----- THE DATA -----

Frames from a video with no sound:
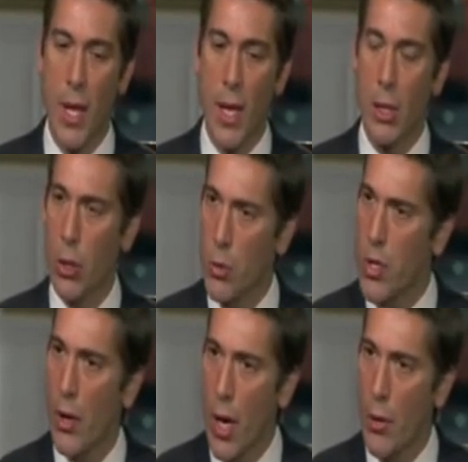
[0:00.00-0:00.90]
that they
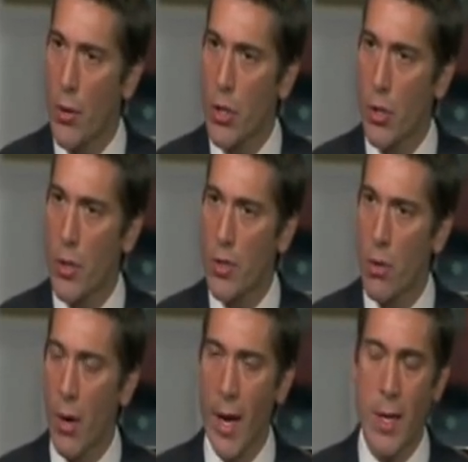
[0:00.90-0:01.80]
will not lose their
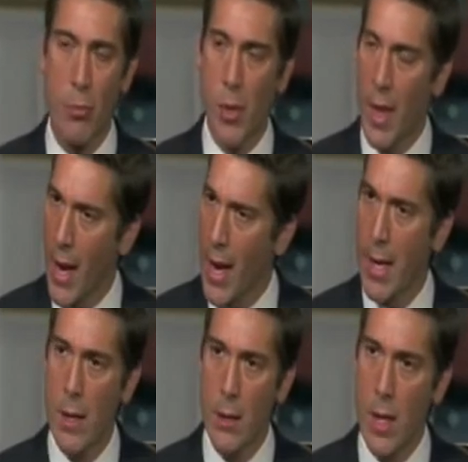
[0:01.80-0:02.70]
health insurance or
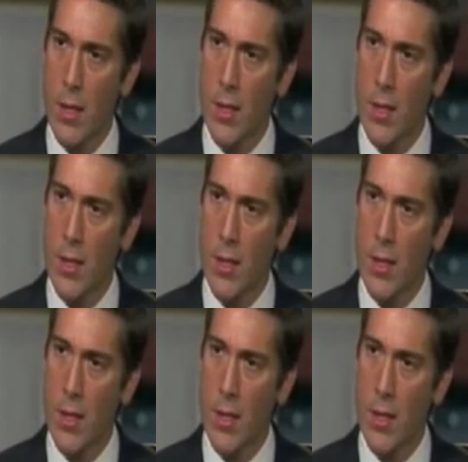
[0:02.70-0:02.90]
end up with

-----

• **EXERCISE**:
If pictures appear in the data, omit them and copy all other parts exactly.

• **YOUR SOLUTION**:
Frames from a video with no sound:
[0:00.00-0:00.90]
that they
[0:00.90-0:01.80]
will not lose their
[0:01.80-0:02.70]
health insurance or
[0:02.70-0:02.90]
end up with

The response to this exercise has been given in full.